TRY IT: Line by line, return the listing exactly, without any of the images.

EXERCISE DATA:

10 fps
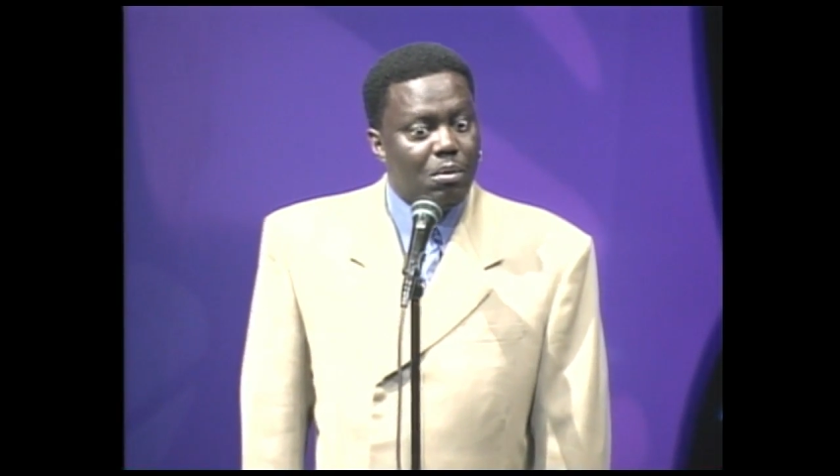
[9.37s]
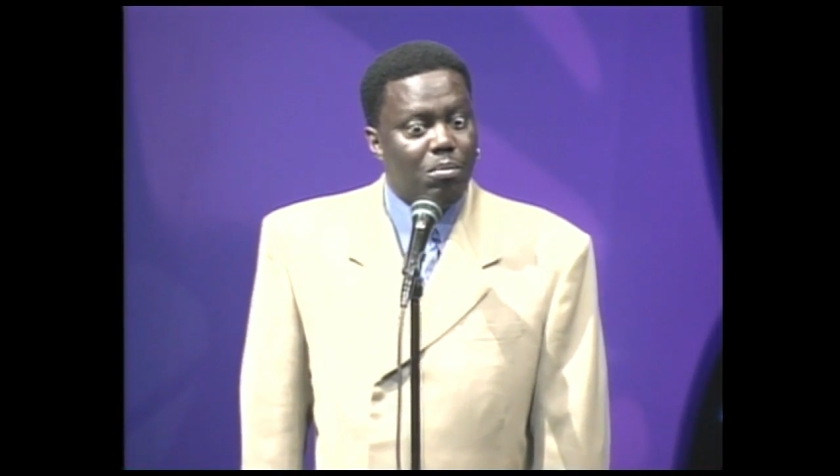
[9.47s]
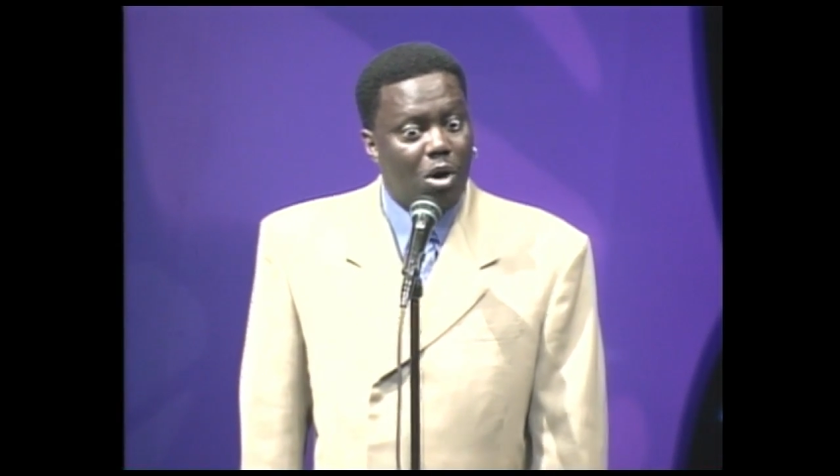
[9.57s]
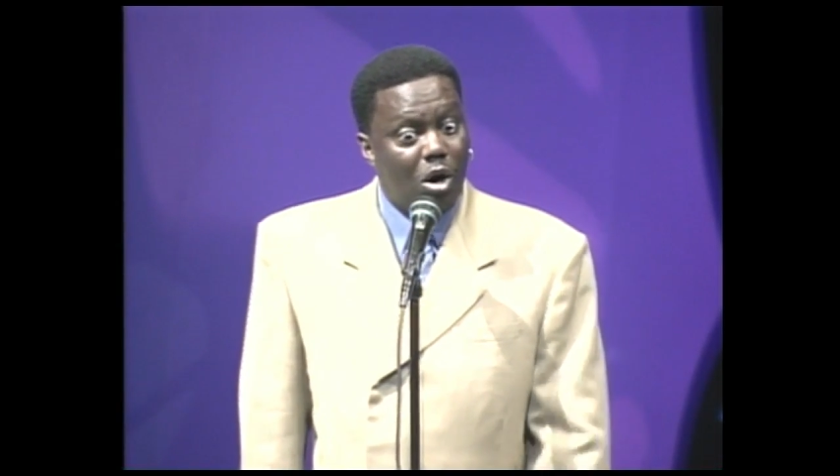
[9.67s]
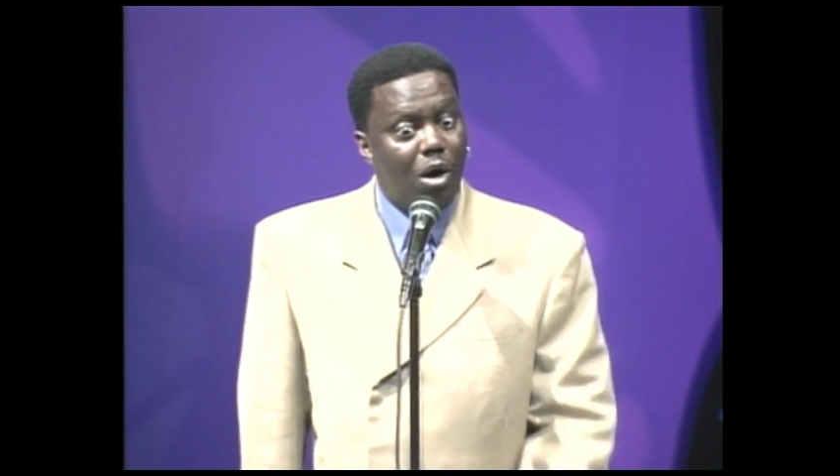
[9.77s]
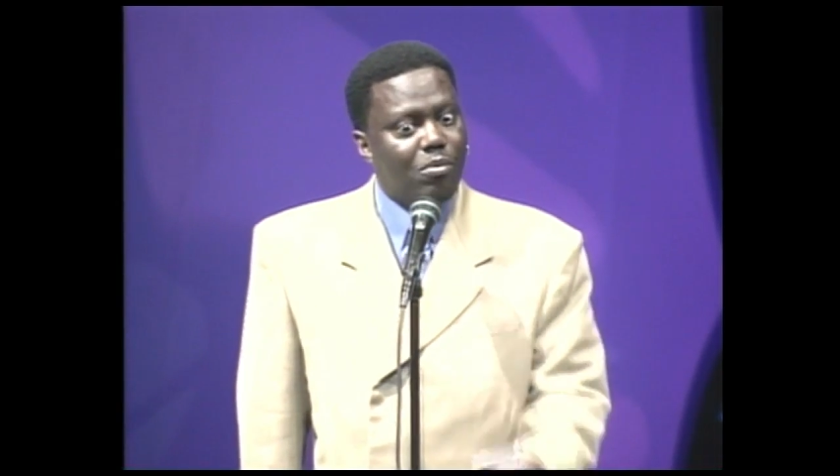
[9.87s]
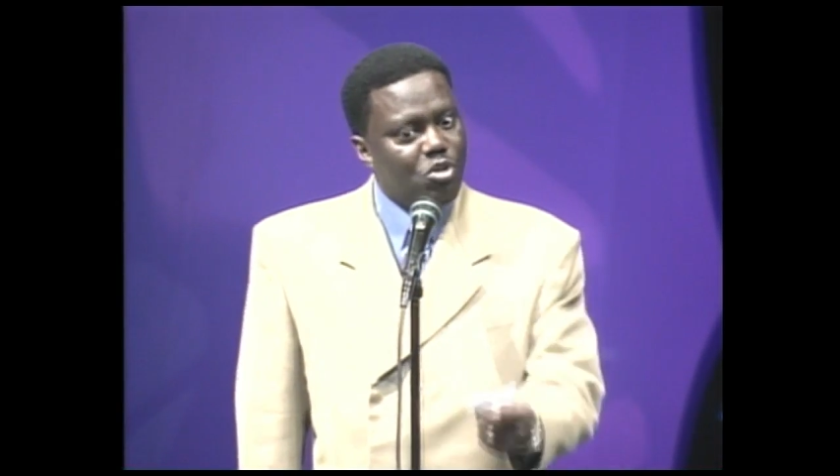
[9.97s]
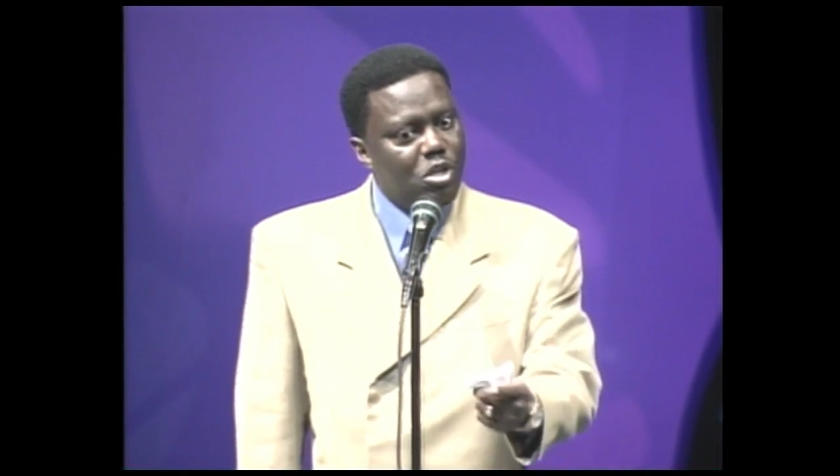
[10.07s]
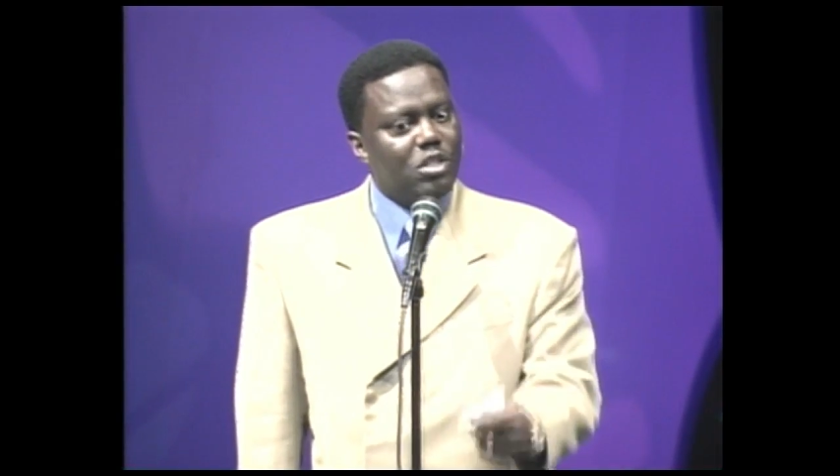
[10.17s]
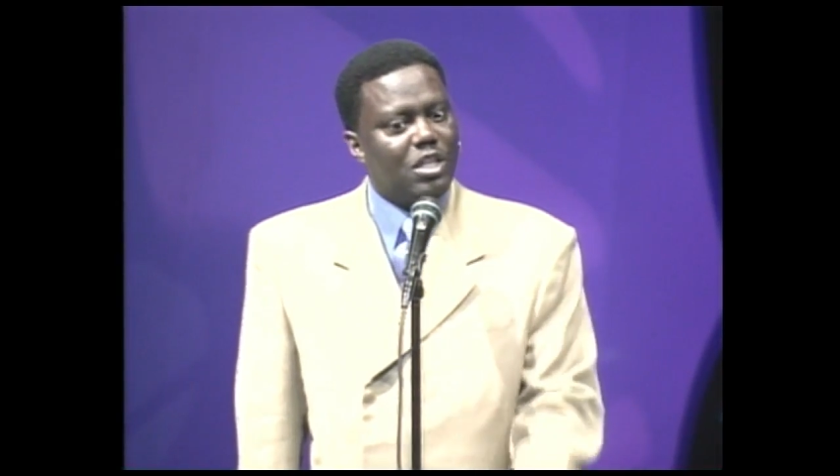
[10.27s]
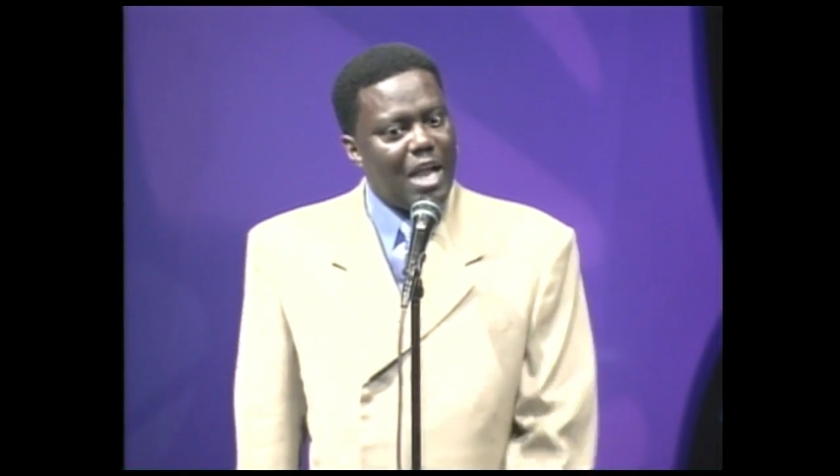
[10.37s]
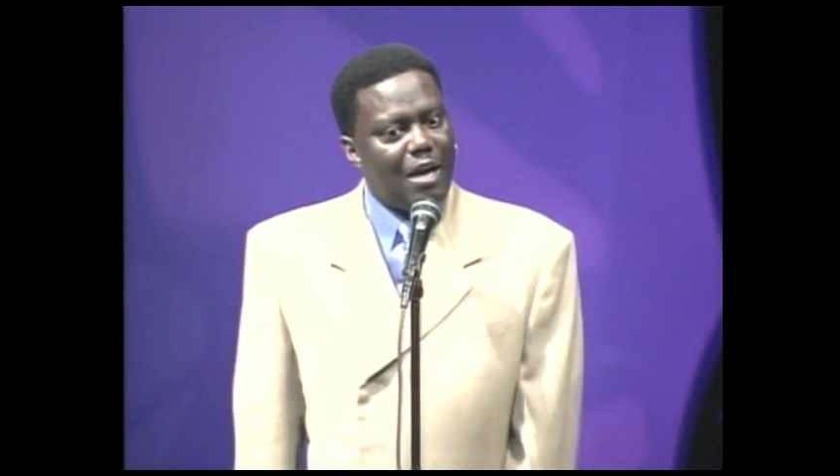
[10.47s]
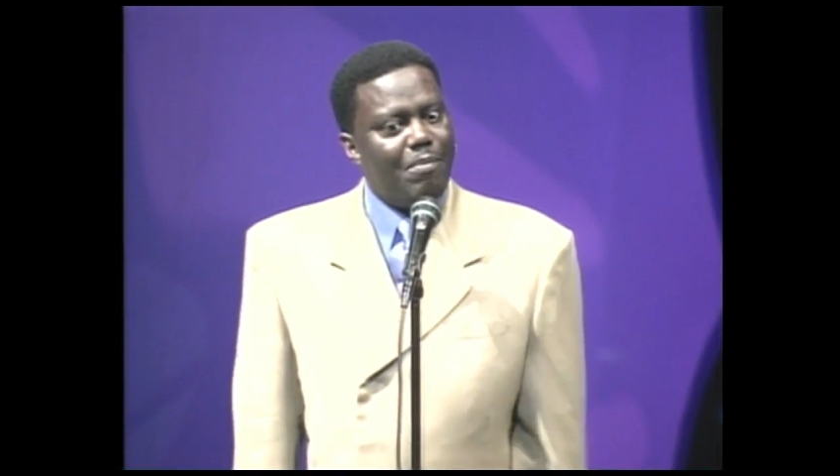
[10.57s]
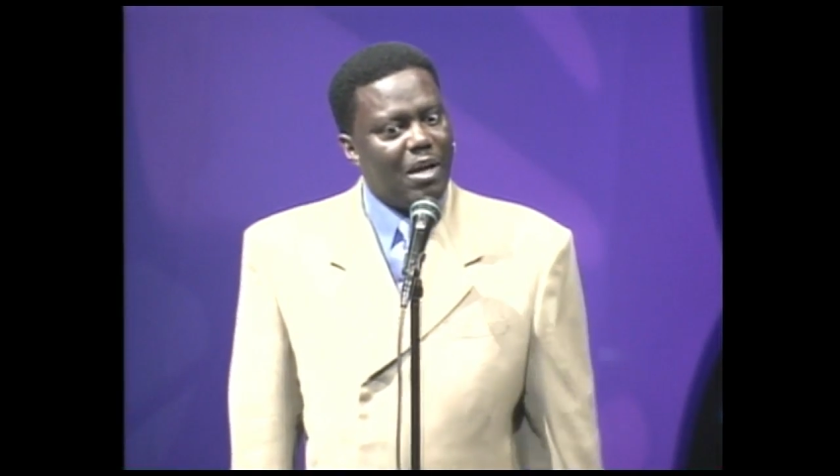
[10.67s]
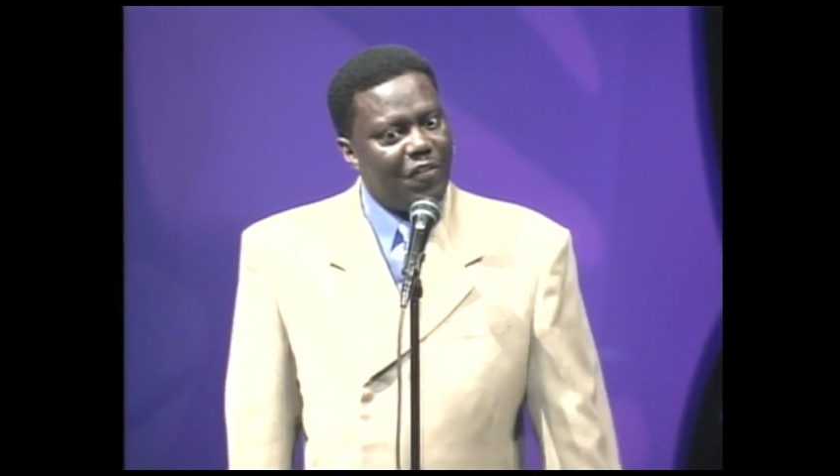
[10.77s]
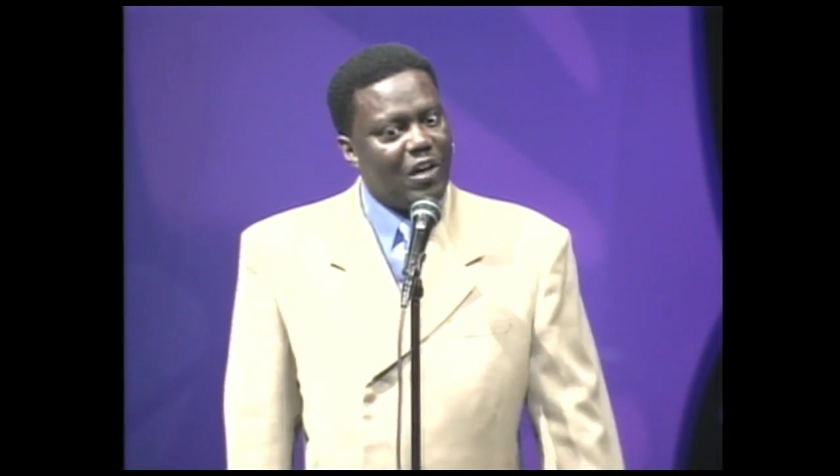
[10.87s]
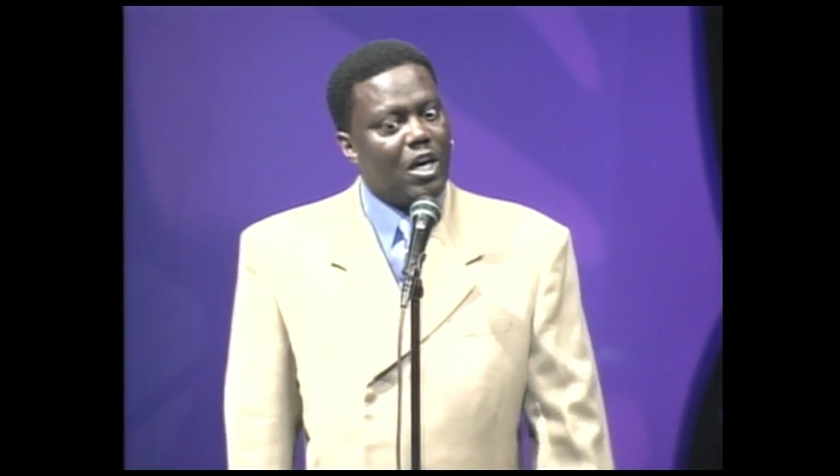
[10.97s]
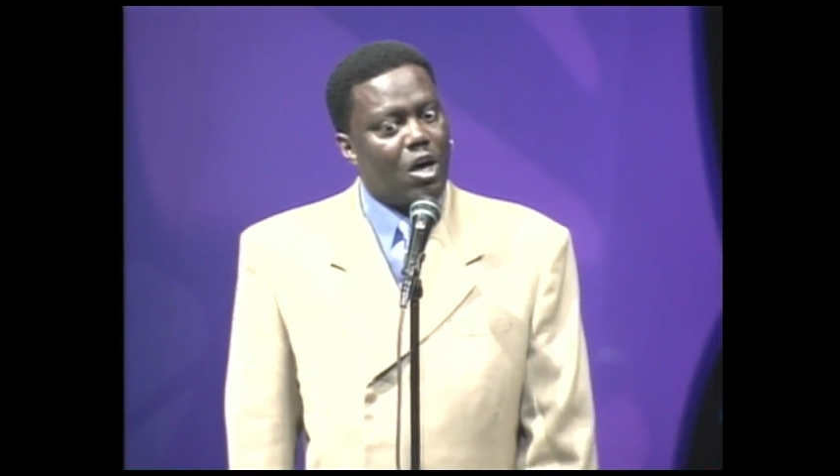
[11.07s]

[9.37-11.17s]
Boy, you look just like a motherfucker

WORKED SOLUTION:
10 fps
[9.37s]
[9.47s]
[9.57s]
[9.67s]
[9.77s]
[9.87s]
[9.97s]
[10.07s]
[10.17s]
[10.27s]
[10.37s]
[10.47s]
[10.57s]
[10.67s]
[10.77s]
[10.87s]
[10.97s]
[11.07s]

[9.37-11.17s]
Boy, you look just like a motherfucker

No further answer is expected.